Draft FITARA policy elicits few comments, but new IT commission to help

The Technology Business Management (TBM) Council launched the Commission on IT Cost Opportunity, Strategy and Transparency (IT COST) May 14.

J ust as agencies and vendors are telling the Office of Management and Budget what they think about the draft Federal IT Acquisition Reform Act (FITARA) guidance the administration issued in early May, a new public-private organization is offering their help.

The Technology Business Management (TBM) Council launched the Commission on IT Cost Opportunity, Strategy and Transparency (IT COST) May 14, led by public and private sector chief information officers. TBM is a non-profit business entity focused on the development of a definitive framework for running technology organizations like a business.

The commission says it will “define a set of recommendations and best practices for federal departments and agencies to transparently measure and communicate their IT costs so that federal CIOs are better equipped to govern their IT spending and support agency missions with limited resources.”

Pretty big plans for the commission, and they seem to be digging up ideas that have been around for sometime — remember Raines Rules?

Raines Rules was developed by former OMB Director Frank Raines during the Clinton administration. Raines Rules is really just basic IT management that helps ensure agencies are asking the right questions to focus on changing the business model instead of just applying technology.

But as OMB finalizes the FITARA guidance, the council believes it has a real opportunity to bring some commercial best practices into government.

For example, the commission’s first meeting will take place by September and plans to issue a series of recommendations in early 2016.

The commission says it will:

  • Aid in the implementation of FITARA, which gives federal CIOs centralized control over their agency’s spending for commodity IT.
  • Reduce waste and increase efficiency of federal sector IT spend.
  • Empower federal CIOs to demonstrate the cost, quality and value of their IT spend

“We realize that commercial and federal CIOs approach technology cost accounting and management very differently,” said Doug Lane, CEO of Capgemini Government Solutions. “However, there are key private sector learnings that can be applied to the federal space that we believe will have a substantive, lasting impact on the way public sector CIOs manage and communicate the value of their technology investments.”

Lane is one of 12 private sector technology experts on the commission. Others include Sunny Gupta, CEO of Apptio, Ralph Kahn, vice president of federal for Tanium, Rebecca Jacoby CIO of Cisco and George Westerman, a research Scientist at the Massachusetts Institute of Technology.

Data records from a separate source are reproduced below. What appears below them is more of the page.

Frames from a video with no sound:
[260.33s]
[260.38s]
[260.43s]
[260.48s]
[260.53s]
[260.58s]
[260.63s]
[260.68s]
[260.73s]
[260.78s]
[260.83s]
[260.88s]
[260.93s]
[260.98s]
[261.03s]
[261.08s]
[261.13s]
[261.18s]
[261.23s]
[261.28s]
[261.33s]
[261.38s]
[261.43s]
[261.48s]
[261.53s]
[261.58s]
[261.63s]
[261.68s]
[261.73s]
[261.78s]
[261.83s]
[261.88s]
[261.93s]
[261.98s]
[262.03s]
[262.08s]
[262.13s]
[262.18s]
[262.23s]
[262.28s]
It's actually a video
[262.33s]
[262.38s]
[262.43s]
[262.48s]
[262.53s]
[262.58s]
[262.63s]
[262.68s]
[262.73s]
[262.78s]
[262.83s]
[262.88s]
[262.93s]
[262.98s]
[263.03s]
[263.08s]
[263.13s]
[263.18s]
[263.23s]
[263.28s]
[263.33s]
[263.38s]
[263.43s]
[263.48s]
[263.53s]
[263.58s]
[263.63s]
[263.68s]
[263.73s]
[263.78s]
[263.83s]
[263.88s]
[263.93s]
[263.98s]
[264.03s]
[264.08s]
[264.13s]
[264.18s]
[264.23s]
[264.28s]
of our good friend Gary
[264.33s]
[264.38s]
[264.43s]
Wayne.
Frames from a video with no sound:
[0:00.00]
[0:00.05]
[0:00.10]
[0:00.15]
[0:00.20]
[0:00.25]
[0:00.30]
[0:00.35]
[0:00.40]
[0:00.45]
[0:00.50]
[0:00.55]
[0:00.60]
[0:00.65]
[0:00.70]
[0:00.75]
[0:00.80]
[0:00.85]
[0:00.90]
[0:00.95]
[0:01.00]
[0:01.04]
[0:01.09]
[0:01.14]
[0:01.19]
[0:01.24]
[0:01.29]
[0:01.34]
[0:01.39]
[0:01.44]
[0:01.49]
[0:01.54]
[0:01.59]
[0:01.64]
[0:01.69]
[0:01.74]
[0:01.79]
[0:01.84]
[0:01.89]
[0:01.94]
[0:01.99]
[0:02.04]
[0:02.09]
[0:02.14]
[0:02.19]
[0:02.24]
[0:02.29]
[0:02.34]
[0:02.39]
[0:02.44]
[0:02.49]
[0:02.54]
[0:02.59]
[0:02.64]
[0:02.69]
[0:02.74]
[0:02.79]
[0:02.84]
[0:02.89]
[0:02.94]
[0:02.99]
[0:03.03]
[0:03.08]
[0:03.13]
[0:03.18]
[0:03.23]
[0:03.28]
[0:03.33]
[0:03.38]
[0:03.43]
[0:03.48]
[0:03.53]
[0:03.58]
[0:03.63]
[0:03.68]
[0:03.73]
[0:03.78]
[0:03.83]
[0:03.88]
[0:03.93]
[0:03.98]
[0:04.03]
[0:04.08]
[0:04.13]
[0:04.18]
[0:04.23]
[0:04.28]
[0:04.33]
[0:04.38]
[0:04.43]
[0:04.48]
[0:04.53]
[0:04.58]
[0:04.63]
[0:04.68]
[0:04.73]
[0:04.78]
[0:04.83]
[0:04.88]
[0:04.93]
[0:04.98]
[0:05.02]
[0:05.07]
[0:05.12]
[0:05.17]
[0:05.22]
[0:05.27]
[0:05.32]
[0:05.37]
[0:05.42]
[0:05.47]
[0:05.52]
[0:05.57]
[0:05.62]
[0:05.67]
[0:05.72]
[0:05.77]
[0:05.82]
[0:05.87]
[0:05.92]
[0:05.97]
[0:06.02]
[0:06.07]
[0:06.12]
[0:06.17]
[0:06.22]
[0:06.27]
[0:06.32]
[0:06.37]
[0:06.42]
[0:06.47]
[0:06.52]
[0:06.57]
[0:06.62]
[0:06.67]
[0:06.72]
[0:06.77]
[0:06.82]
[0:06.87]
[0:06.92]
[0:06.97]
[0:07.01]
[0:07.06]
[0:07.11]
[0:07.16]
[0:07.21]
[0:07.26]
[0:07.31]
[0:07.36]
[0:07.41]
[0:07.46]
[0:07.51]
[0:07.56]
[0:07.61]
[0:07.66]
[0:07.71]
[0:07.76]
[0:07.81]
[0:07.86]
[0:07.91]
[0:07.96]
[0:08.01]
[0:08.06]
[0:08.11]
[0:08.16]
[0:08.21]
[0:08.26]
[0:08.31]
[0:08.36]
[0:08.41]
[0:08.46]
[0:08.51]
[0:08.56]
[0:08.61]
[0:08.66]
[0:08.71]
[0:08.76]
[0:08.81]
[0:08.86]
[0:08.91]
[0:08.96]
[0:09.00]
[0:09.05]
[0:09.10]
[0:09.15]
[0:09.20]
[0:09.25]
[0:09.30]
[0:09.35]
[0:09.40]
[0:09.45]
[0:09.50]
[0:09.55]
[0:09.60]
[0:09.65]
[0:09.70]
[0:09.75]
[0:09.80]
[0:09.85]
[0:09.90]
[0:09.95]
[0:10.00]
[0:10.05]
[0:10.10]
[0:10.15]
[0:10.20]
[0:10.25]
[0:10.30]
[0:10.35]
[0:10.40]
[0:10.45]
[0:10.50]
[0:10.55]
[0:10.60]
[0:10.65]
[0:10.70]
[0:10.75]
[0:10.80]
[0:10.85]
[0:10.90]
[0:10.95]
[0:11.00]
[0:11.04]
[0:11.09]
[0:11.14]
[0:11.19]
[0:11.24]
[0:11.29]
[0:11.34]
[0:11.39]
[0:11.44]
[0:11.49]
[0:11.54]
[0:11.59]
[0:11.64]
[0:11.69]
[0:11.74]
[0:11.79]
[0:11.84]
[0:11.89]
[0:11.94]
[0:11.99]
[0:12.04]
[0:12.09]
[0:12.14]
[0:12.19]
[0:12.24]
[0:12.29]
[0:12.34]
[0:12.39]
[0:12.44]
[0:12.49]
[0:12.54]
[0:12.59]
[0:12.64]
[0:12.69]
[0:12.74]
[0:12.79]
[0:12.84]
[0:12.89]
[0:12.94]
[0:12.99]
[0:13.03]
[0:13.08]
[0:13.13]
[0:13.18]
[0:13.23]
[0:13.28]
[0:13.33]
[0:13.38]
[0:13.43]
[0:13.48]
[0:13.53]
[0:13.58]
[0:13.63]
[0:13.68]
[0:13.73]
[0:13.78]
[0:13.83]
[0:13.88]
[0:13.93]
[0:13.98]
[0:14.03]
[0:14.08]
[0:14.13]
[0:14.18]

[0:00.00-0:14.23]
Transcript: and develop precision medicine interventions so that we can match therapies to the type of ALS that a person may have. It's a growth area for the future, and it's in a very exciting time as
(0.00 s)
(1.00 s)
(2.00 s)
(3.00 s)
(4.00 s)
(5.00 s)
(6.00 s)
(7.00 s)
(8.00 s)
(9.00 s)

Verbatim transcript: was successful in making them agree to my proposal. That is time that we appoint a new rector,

Five federal CIOs also are on the commission, including Frank Baitman , CIO of the Department of Health and Human Services; Richard McKinney, the CIO of the Department of Transportation; Sylvia Burns, the CIO of the Department of Interior; Steve Cooper, the CIO of the Department of Commerce; and Joyce Hunter, the acting CIO for the Department of Agriculture.

By the way, OMB hasn’t received a lot of public feedback yet on the FITARA draft guidance. According to the GitHub site, OMB has received only six comments so far, two were technical corrections, and four are more substantive.

One commenter focused on the need to give agency inspector generals more independence and another focused on the lack of any mention of enterprise architecture in the draft policy.

Federal CIO Tony Scott asked for a majority of the initial comments to come in the first two weeks so they could improve the guidance and put it out again for a second round of public comment.